§ **Activity**
Without the pictures, output the records below exactly as they are.

§ **Record extracts**
►

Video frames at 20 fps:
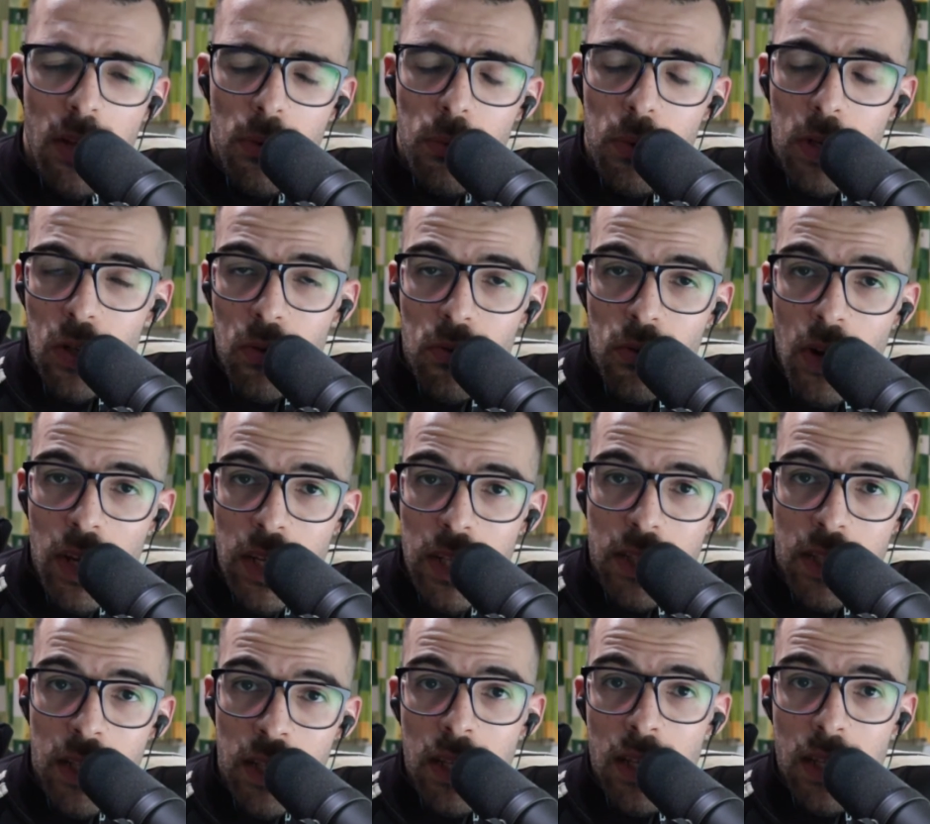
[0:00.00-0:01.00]
with
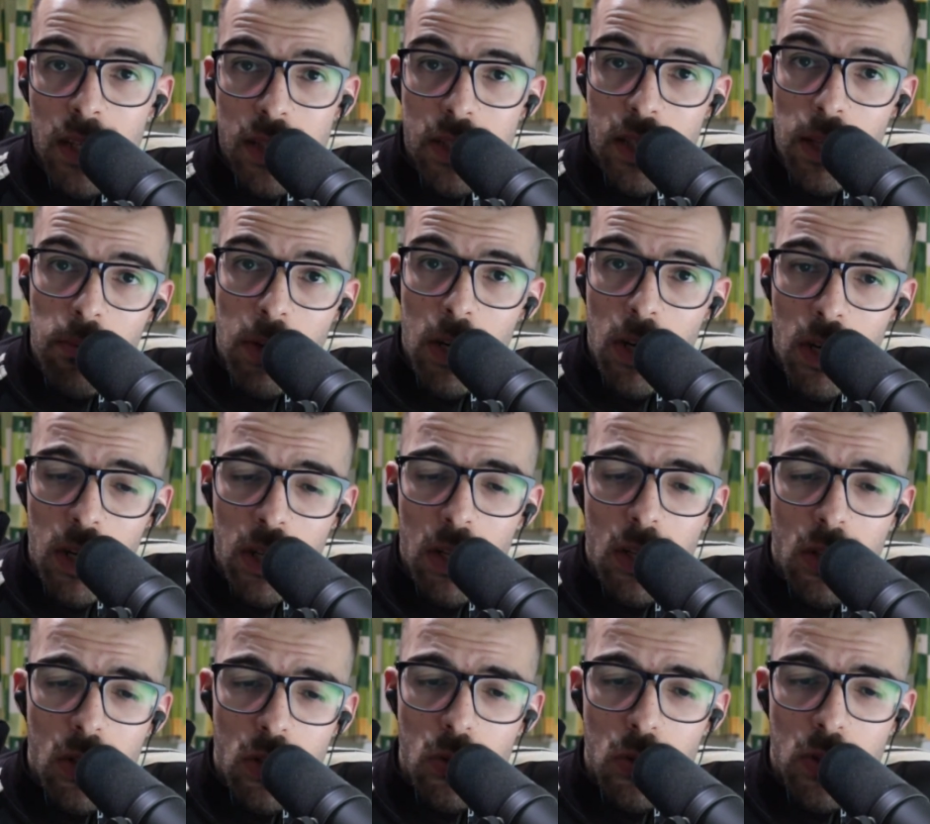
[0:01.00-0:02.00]
writing similar
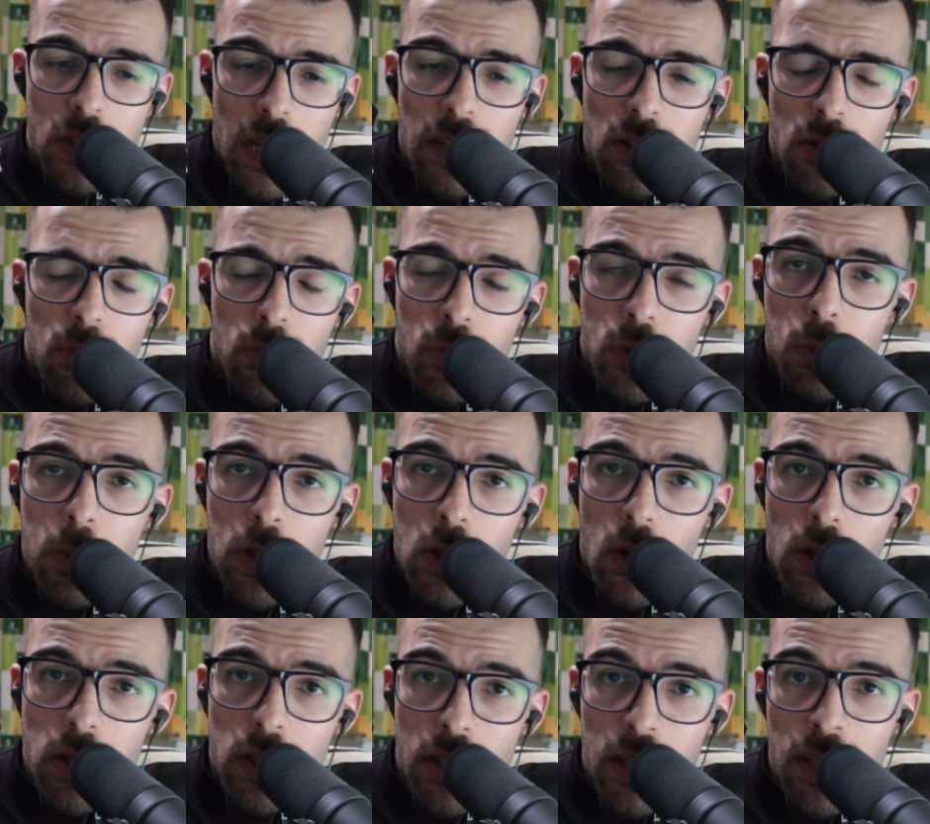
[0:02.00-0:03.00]
to that which we
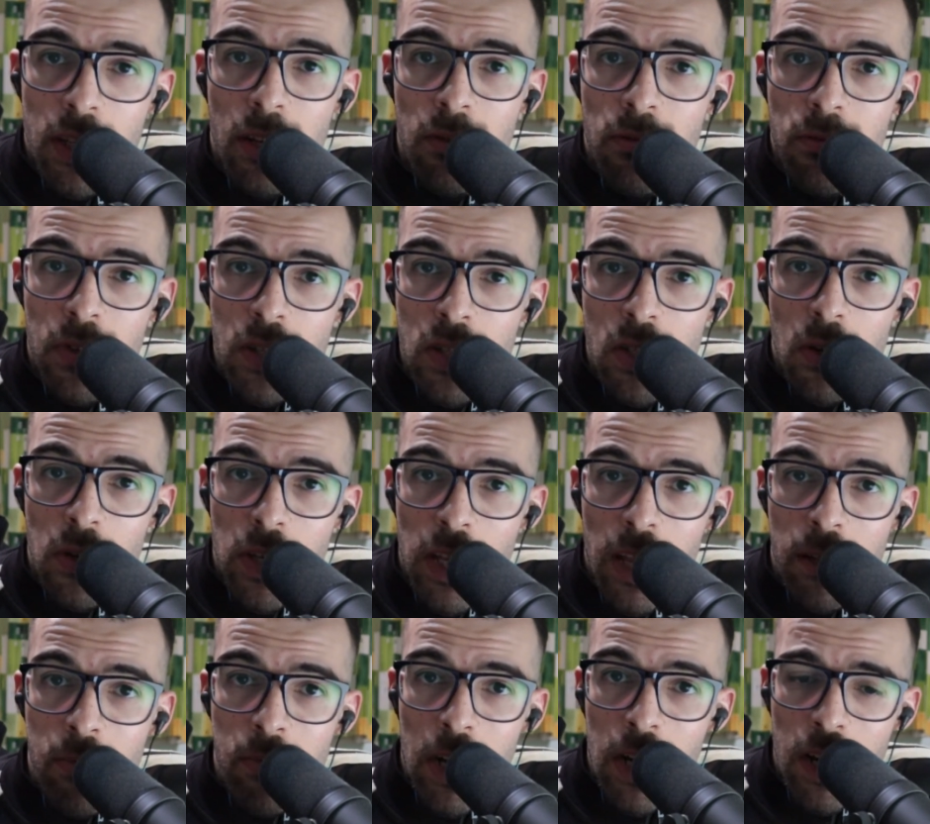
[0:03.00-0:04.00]
got in a video
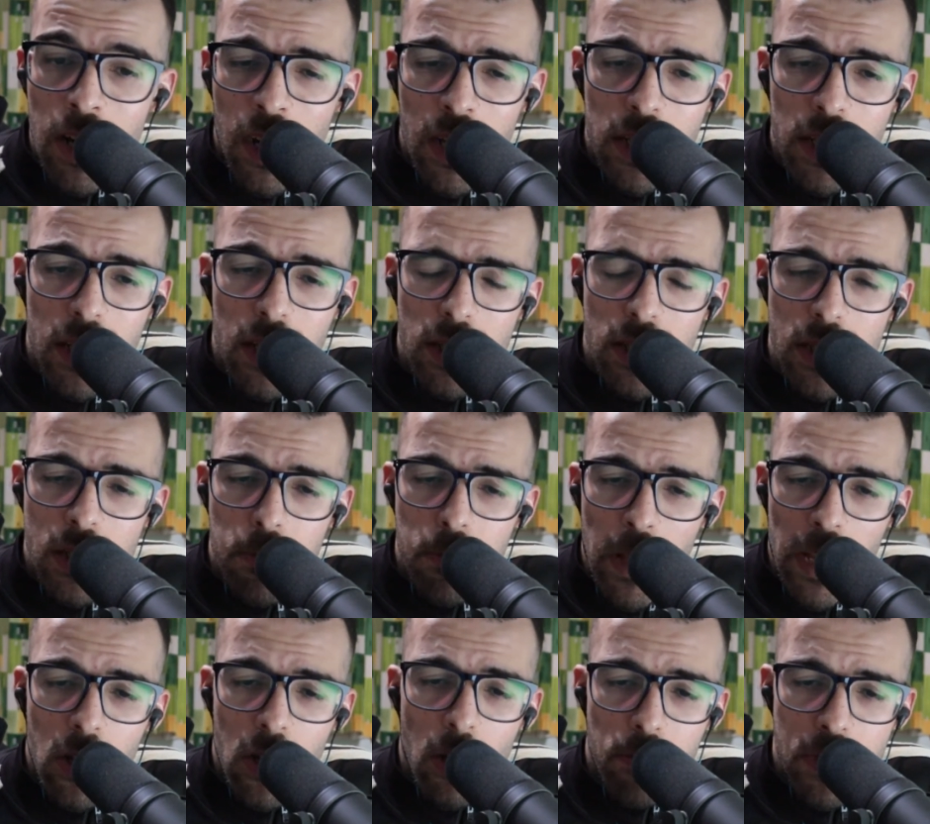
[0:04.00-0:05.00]
game like
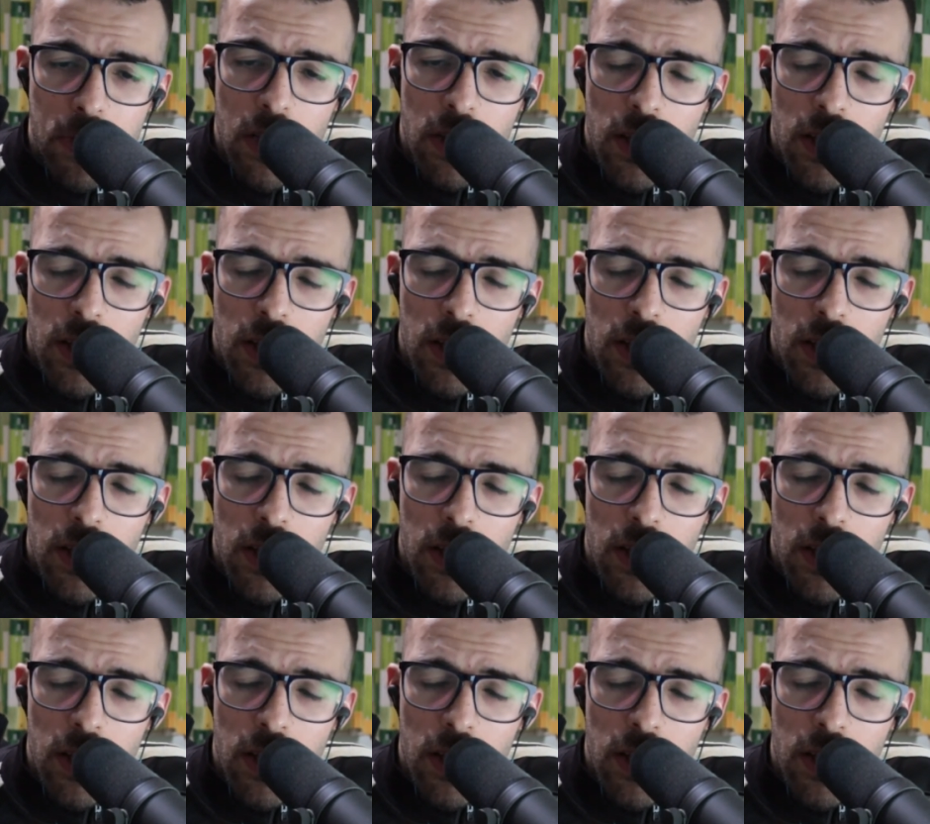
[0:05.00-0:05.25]
Spec Ops:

◄

§ **Solution to this task**
Video frames at 20 fps:
[0:00.00-0:01.00]
with
[0:01.00-0:02.00]
writing similar
[0:02.00-0:03.00]
to that which we
[0:03.00-0:04.00]
got in a video
[0:04.00-0:05.00]
game like
[0:05.00-0:05.25]
Spec Ops:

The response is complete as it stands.